I've just ordered some from Hasbean, thought I should give them a go!


----------



## garydyke1 (Mar 9, 2011)

Does everyone pre-rinse the filter prior to adding the coffee? Not sure the taste is affected


----------



## MikeHag (Mar 13, 2011)

I do... warms the cup if nothing else


----------



## jimbow (Oct 13, 2011)

I do too following recent experiences with the wave. I started tasting the water used to rinse the filter and it tasted foul. The thought of that being in the coffee is an incentive to rinse the filter.


----------



## garydyke1 (Mar 9, 2011)

I rinse the filter too, although i tried both ways and couldnt taste any paper..... just wondered if it affected the bloom, ie water running into cup rather than saturating coffee, as a path of lesser resistance had already been created


----------



## dogday38 (Feb 15, 2012)

I have some on the way, hoping it will solve the decent coffee at work problem.


----------



## lookseehear (Jul 16, 2010)

I've been enjoying my Kantans this week with HasBean's Ethiopia Konga peaberry. I started at a v60 grind (18 on my maestro) but ended up on a much finer grind (10-12) which is tasting better. I used 15g initially but found it was almost overflowing so went down to 13g brewing 220ml through it.

My theory about why it's forgiving is that it forces you to add water slowly. Scott Rao is very keen with pourover methods that you keep the coffee bed low to avoid 'high and dry' underextraction and overextraction of the bit at the bottom of the cone (if you look at the comments on James Hoffman's Chemex guide on his blog Scott very publicly points out what he believes to be flaws in the technique, mainly due to the method involving blooming the grounds then filling it nearly to the top). With the Kantan you can't avoid having a low coffee bed while brewing as the 'basket' is so small and therefore contributing to a good extraction. I get the feeling this could be a good control brew method for that reason.


----------



## pendragoncs (Feb 14, 2011)

Got some if these this week, first brews took about 6 mins !

Getting better now but found this vid....not sure on the info but what a great video






Jason


----------



## pendragoncs (Feb 14, 2011)

Steve has now made a Brew guide for this...

HasBean Kantan Brew Guide


----------



## jimrobo (Aug 5, 2011)

I've not tried them....I'm going to have to get a damn porlex! I'm guessing my grinder won;t go coarse enough!!


----------



## garydyke1 (Mar 9, 2011)

Kantans are great if you find yourself with sub 14g of coffee left in a bag, Ive even done decent mini brews with 9g into 160ml.
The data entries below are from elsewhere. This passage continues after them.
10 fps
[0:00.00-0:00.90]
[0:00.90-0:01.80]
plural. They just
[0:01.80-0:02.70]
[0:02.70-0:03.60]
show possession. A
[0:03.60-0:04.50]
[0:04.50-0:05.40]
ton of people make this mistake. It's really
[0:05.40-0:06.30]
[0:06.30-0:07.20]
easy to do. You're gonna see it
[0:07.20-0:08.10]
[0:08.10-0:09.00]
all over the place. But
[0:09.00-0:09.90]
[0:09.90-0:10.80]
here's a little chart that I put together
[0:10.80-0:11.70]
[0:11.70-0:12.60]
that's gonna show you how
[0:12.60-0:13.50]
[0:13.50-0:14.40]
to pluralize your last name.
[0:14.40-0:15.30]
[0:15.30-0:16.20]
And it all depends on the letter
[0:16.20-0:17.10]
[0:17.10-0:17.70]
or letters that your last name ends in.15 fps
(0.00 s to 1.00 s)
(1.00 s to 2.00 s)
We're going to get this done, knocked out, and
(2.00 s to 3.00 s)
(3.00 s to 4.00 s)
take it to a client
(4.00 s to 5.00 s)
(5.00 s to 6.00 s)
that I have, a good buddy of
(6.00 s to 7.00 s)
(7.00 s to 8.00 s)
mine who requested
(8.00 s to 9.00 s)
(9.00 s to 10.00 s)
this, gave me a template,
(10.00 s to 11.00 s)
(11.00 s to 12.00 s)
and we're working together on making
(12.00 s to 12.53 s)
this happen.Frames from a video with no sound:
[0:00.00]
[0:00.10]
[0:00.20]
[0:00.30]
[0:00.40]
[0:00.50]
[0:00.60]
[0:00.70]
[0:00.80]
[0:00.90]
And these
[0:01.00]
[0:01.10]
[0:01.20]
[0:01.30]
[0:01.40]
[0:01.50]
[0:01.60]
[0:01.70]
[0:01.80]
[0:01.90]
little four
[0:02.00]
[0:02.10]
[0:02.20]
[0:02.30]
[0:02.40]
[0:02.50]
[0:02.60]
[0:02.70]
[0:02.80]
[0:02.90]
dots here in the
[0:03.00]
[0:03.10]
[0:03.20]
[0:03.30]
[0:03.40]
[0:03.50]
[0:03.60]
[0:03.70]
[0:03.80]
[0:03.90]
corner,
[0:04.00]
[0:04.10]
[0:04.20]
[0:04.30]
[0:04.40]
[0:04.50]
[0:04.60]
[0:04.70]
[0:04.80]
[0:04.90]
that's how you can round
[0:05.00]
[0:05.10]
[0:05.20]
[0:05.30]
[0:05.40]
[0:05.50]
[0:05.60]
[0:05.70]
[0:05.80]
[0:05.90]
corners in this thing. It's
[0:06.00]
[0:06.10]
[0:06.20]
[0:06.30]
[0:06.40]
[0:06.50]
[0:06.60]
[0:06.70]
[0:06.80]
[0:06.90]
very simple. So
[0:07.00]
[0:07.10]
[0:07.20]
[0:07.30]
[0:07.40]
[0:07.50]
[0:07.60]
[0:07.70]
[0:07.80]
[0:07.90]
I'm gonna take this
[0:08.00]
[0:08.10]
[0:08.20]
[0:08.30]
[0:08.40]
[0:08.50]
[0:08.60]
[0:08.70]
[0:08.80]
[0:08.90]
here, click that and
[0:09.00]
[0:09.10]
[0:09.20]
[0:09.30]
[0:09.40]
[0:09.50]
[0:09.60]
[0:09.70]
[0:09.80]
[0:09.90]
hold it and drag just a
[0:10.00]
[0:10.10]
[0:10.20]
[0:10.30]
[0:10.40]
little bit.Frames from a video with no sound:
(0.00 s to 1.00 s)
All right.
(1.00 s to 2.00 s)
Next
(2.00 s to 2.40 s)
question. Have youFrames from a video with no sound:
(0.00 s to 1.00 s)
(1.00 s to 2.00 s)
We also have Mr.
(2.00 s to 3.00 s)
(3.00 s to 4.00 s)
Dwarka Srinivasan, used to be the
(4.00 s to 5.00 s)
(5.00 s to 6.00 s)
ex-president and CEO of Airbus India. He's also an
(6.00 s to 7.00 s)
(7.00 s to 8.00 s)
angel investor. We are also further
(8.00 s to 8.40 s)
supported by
Im currently 3 notches finer than V60 on the Maestro (7 notches finer than CCD), generally happy with results , I occasionally get slight bovril hints - possibly could do with going a notch coarser.... ah to have a VST TDS meter (sigh) : (


----------



## MWJB (Feb 28, 2012)

GaryDyke1 wrote: ".... ah to have a VST TDS meter (sigh) : ( "

"Yet" Gary, you forgot the word "yet"...it's more a "when" than an "if", eh?









Have you (or anyone else) ever tried measuring the wet grounds after brewing? There's no substitute for actually measuring TDS with the right equipment...but ask yourself, "What would MacGuyver do?" We have scales & calculators, maybe a trend can be determined (for a specific brew method)...whilst we wait/save up/buy more lottery tickets in a bid to own a refractometer? Even the best technicians have to improvise when in the field...well, that's what they say on CSI anyway...


----------



## pendragoncs (Feb 14, 2011)

I think you'd find MacGuyver would use an AeroPress...in fact he does.

http://www.facebook.com/photo.php?v=462216347131497


----------